*WHAT IS BEING ASKED*. Return the records below word for word.

Stored data:
▼▼▼

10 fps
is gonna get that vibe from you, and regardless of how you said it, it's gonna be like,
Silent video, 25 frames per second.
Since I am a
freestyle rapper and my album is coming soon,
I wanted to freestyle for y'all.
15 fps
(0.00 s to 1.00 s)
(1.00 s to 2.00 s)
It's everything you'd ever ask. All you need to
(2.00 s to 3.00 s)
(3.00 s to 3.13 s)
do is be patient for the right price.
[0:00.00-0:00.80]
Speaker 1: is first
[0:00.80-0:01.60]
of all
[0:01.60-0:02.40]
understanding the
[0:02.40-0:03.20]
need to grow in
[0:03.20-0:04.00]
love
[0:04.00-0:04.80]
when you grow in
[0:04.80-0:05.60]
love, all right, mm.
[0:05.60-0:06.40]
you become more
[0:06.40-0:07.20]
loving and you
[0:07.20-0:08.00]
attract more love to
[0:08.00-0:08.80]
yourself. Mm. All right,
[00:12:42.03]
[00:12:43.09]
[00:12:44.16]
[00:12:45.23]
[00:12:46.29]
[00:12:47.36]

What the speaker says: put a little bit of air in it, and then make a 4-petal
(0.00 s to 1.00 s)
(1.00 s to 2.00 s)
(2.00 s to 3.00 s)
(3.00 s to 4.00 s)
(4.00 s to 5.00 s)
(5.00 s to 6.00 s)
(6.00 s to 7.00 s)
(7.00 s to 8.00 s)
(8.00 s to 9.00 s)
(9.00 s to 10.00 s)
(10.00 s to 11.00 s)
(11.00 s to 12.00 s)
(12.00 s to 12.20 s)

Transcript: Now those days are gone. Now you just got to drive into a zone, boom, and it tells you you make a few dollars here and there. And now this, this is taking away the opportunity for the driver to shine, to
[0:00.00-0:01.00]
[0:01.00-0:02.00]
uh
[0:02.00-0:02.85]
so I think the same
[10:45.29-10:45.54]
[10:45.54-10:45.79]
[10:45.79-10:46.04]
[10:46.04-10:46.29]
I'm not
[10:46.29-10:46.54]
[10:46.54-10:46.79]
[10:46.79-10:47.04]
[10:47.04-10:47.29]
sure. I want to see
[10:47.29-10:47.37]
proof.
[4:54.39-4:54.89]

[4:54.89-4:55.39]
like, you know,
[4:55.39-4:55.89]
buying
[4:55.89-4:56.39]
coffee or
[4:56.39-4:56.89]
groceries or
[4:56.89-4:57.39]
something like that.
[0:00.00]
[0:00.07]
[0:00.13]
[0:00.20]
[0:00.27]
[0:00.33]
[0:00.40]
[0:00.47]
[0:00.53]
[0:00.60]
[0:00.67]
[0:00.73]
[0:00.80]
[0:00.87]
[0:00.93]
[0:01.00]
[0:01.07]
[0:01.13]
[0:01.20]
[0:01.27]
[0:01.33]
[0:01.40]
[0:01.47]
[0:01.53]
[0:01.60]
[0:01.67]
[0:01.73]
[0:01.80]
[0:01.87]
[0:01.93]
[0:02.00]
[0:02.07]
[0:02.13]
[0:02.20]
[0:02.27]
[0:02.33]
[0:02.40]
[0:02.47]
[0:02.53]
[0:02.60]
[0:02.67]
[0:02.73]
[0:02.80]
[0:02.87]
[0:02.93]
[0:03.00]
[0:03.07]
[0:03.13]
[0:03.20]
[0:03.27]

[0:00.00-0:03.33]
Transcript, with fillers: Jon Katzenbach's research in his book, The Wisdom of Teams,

▲▲▲

*RESULT FOR THIS TASK*.
10 fps
is gonna get that vibe from you, and regardless of how you said it, it's gonna be like,
Silent video, 25 frames per second.
Since I am a
freestyle rapper and my album is coming soon,
I wanted to freestyle for y'all.
15 fps
(0.00 s to 1.00 s)
(1.00 s to 2.00 s)
It's everything you'd ever ask. All you need to
(2.00 s to 3.00 s)
(3.00 s to 3.13 s)
do is be patient for the right price.
[0:00.00-0:00.80]
Speaker 1: is first
[0:00.80-0:01.60]
of all
[0:01.60-0:02.40]
understanding the
[0:02.40-0:03.20]
need to grow in
[0:03.20-0:04.00]
love
[0:04.00-0:04.80]
when you grow in
[0:04.80-0:05.60]
love, all right, mm.
[0:05.60-0:06.40]
you become more
[0:06.40-0:07.20]
loving and you
[0:07.20-0:08.00]
attract more love to
[0:08.00-0:08.80]
yourself. Mm. All right,
[00:12:42.03]
[00:12:43.09]
[00:12:44.16]
[00:12:45.23]
[00:12:46.29]
[00:12:47.36]

What the speaker says: put a little bit of air in it, and then make a 4-petal
(0.00 s to 1.00 s)
(1.00 s to 2.00 s)
(2.00 s to 3.00 s)
(3.00 s to 4.00 s)
(4.00 s to 5.00 s)
(5.00 s to 6.00 s)
(6.00 s to 7.00 s)
(7.00 s to 8.00 s)
(8.00 s to 9.00 s)
(9.00 s to 10.00 s)
(10.00 s to 11.00 s)
(11.00 s to 12.00 s)
(12.00 s to 12.20 s)

Transcript: Now those days are gone. Now you just got to drive into a zone, boom, and it tells you you make a few dollars here and there. And now this, this is taking away the opportunity for the driver to shine, to
[0:00.00-0:01.00]
[0:01.00-0:02.00]
uh
[0:02.00-0:02.85]
so I think the same
[10:45.29-10:45.54]
[10:45.54-10:45.79]
[10:45.79-10:46.04]
[10:46.04-10:46.29]
I'm not
[10:46.29-10:46.54]
[10:46.54-10:46.79]
[10:46.79-10:47.04]
[10:47.04-10:47.29]
sure. I want to see
[10:47.29-10:47.37]
proof.
[4:54.39-4:54.89]

[4:54.89-4:55.39]
like, you know,
[4:55.39-4:55.89]
buying
[4:55.89-4:56.39]
coffee or
[4:56.39-4:56.89]
groceries or
[4:56.89-4:57.39]
something like that.
[0:00.00]
[0:00.07]
[0:00.13]
[0:00.20]
[0:00.27]
[0:00.33]
[0:00.40]
[0:00.47]
[0:00.53]
[0:00.60]
[0:00.67]
[0:00.73]
[0:00.80]
[0:00.87]
[0:00.93]
[0:01.00]
[0:01.07]
[0:01.13]
[0:01.20]
[0:01.27]
[0:01.33]
[0:01.40]
[0:01.47]
[0:01.53]
[0:01.60]
[0:01.67]
[0:01.73]
[0:01.80]
[0:01.87]
[0:01.93]
[0:02.00]
[0:02.07]
[0:02.13]
[0:02.20]
[0:02.27]
[0:02.33]
[0:02.40]
[0:02.47]
[0:02.53]
[0:02.60]
[0:02.67]
[0:02.73]
[0:02.80]
[0:02.87]
[0:02.93]
[0:03.00]
[0:03.07]
[0:03.13]
[0:03.20]
[0:03.27]

[0:00.00-0:03.33]
Transcript, with fillers: Jon Katzenbach's research in his book, The Wisdom of Teams,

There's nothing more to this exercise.